Due to this difference in output, I am not able to write anything in filter and using json codec in output produces parse error as below

[2022-11-04T12:25:18,576][WARN ][logstash.codecs.jsonlines][syslog_github][39b00e8e346a1a79c1759061ed3b3cb9688515d8831513ef5f5a3ccfdf34d4e7] JSON parse error, original data now in message field {:message=>"Unexpected character ('<' (code 60)): expected a valid value (number, String, array, object, 'true', 'false' or 'null')\n at [Source: (String)\"<30>Nov  4 12:25:18 github-coll-com-replica systemd[1]: Started Nomad jobs service.\"; line: 1, column: 2]"

Request help here.

They are different because you are telling logstash to output them this way.

You are using format => "%{message}" in your file output, this tell logstash to output only the message field.

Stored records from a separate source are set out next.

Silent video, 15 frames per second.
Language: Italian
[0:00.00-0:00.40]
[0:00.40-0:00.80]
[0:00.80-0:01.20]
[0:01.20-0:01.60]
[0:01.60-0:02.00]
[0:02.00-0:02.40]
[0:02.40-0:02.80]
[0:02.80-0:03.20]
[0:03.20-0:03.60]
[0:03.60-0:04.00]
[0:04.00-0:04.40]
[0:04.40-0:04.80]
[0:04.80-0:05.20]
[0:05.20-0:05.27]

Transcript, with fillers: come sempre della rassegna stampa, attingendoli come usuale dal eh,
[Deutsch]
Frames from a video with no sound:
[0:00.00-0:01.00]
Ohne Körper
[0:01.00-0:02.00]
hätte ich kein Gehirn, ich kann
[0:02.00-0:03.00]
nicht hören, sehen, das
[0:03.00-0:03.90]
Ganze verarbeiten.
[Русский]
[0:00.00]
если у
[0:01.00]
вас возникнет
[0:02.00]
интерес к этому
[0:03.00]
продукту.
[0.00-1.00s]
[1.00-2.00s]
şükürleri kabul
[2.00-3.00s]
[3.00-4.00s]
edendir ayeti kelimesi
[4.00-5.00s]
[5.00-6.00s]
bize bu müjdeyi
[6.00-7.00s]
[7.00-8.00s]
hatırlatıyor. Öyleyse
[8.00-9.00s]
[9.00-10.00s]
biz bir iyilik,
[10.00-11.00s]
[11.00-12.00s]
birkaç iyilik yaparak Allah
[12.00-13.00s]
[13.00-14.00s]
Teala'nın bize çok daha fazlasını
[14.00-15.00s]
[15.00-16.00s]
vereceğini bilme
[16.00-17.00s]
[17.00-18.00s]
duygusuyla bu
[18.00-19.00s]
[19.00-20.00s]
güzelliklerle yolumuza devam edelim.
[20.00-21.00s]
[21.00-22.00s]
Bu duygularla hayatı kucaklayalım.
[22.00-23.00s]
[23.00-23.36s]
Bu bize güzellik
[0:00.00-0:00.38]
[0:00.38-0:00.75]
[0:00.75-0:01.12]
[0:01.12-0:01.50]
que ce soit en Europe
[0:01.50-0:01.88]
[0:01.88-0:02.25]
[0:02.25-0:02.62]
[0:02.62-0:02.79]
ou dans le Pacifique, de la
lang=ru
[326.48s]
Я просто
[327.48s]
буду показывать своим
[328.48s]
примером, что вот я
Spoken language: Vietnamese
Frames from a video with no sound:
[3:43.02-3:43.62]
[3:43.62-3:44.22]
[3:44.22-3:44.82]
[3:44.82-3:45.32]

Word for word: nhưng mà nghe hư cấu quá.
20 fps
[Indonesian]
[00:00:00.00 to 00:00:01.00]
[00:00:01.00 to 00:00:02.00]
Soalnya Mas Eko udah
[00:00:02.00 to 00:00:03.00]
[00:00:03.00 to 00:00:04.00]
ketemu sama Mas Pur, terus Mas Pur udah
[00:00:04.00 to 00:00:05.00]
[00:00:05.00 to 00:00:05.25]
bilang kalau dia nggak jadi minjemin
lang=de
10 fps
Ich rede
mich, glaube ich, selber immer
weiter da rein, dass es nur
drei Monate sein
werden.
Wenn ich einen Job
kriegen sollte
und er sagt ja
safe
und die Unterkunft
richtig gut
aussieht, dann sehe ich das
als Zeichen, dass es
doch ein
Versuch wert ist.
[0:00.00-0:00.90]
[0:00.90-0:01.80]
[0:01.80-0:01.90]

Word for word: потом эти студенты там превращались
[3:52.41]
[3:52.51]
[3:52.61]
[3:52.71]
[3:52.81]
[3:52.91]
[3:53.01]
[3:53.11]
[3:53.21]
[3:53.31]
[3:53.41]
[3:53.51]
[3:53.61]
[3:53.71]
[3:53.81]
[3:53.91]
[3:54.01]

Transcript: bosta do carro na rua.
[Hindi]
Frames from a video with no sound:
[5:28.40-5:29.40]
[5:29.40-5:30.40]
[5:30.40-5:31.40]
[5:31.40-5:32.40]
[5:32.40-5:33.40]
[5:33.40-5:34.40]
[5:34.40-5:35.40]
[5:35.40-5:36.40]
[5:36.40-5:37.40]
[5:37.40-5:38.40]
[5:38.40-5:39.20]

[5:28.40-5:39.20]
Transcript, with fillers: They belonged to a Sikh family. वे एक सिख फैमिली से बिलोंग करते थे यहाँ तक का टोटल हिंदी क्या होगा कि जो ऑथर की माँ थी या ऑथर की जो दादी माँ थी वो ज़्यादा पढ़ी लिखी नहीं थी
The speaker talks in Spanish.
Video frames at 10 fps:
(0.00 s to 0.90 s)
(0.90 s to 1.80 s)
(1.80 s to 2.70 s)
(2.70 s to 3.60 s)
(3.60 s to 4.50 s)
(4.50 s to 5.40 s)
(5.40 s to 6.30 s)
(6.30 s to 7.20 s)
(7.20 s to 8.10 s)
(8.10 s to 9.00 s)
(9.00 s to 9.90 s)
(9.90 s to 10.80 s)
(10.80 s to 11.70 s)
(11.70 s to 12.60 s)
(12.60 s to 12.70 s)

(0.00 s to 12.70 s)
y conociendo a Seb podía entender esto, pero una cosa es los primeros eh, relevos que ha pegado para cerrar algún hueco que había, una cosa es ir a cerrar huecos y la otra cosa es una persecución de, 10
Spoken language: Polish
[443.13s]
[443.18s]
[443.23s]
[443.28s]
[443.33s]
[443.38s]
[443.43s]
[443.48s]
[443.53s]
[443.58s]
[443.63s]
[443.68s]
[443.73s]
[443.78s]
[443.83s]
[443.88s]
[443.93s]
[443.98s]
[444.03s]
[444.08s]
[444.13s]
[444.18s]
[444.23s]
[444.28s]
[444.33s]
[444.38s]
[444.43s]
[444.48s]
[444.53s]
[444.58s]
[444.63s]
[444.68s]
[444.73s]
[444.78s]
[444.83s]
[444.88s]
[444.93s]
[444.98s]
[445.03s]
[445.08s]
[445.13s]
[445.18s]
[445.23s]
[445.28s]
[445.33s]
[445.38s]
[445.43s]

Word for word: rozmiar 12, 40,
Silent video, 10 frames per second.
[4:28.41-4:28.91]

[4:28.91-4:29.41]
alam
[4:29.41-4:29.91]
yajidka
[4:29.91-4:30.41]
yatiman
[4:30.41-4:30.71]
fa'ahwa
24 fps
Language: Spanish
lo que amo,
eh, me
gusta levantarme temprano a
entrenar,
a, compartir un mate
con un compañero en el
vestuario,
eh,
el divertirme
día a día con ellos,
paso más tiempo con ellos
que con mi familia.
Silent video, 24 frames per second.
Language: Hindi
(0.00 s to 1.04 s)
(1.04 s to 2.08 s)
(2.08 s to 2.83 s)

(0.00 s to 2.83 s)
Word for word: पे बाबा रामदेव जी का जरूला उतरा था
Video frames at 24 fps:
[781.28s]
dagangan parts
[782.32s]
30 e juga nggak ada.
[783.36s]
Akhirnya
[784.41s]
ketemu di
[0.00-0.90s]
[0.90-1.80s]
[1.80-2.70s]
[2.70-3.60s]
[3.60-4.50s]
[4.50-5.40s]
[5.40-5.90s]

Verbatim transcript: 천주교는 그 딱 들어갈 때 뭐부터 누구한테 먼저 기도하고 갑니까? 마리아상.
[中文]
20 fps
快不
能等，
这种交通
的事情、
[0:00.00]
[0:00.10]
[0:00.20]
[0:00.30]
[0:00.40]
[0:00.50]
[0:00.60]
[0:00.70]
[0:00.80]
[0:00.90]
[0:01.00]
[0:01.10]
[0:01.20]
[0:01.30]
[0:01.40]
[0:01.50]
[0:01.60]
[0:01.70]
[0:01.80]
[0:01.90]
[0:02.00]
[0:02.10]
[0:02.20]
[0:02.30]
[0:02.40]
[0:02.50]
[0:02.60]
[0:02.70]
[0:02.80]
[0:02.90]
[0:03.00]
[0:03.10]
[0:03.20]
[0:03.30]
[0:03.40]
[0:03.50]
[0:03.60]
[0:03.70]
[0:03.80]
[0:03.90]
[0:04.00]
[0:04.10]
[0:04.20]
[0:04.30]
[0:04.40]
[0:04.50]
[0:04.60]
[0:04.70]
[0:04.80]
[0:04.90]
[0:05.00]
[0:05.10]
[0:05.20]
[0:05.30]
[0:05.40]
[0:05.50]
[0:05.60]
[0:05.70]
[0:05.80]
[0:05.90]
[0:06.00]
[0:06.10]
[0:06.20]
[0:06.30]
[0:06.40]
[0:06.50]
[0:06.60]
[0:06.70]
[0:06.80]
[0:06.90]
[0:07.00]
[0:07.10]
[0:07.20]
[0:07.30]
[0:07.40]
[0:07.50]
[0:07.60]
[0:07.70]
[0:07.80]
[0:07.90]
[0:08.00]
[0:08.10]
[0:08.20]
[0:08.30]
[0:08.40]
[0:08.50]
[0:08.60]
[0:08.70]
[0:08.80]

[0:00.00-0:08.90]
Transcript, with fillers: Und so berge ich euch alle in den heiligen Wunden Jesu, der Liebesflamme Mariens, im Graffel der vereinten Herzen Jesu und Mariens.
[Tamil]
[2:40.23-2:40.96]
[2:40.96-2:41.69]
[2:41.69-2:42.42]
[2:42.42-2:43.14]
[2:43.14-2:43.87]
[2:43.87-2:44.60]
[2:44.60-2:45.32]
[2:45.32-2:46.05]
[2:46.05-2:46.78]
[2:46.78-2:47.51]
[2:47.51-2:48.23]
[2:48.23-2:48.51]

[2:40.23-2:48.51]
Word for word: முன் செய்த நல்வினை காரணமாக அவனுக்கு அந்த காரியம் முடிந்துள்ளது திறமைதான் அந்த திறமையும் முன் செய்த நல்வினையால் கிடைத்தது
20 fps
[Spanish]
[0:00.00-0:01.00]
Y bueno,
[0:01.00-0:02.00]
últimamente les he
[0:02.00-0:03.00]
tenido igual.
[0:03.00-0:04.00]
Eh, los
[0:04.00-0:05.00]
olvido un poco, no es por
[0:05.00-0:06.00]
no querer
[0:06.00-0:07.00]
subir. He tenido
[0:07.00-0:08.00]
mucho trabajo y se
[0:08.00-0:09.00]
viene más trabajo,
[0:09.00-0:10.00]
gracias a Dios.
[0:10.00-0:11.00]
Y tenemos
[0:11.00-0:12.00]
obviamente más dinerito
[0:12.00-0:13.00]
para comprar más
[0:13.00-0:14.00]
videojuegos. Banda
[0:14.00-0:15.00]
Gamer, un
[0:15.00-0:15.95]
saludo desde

Just remove the entire codec line from your file output and they will be the same.

        file {
                path => "/var/log/tls_logs/github1.log"
        }

Thank you so much, Leandro for pointing out error.

I am still struggling to find why Kibana shows " tags: _jsonparsefailure" in the message.

This issue is observed when logs are read from the file and push to Kafka plugin configured in the output section of logstash.

In short the event is flowing via 2 pipelines.
First pipeline reads input events from incoming TCP port and writes to file. Your suggestion solved the issue at this point.
Second pipeline reads input from the file and outputs to Kafka plugin which forwards it to Elastic Search. When I check logs into Kibana, I get "tags: _jsonparsefailure" in the messages.

I tried to write event in file if tags contain _jsonparsefailure but nothing is written to the file. Below is the change in Output section.

output {
	if "_jsonparsefailure" in [tags] {
                file {
                        path => "/var/log/logstash/_jsonparsefailure.txt"
                }
    }

  kafka {
    bootstrap_servers => "aws.us-west-2.elb.amazonaws.com:9092"
    #codec => "plain"
    #codec => json
    #topic_id => "%{source_name}"
    topic_id => "github"
  }

}

Please suggest how to debug event which shows error in Kibana.

Without you showing your full pipeline is impossible to know what is the issue.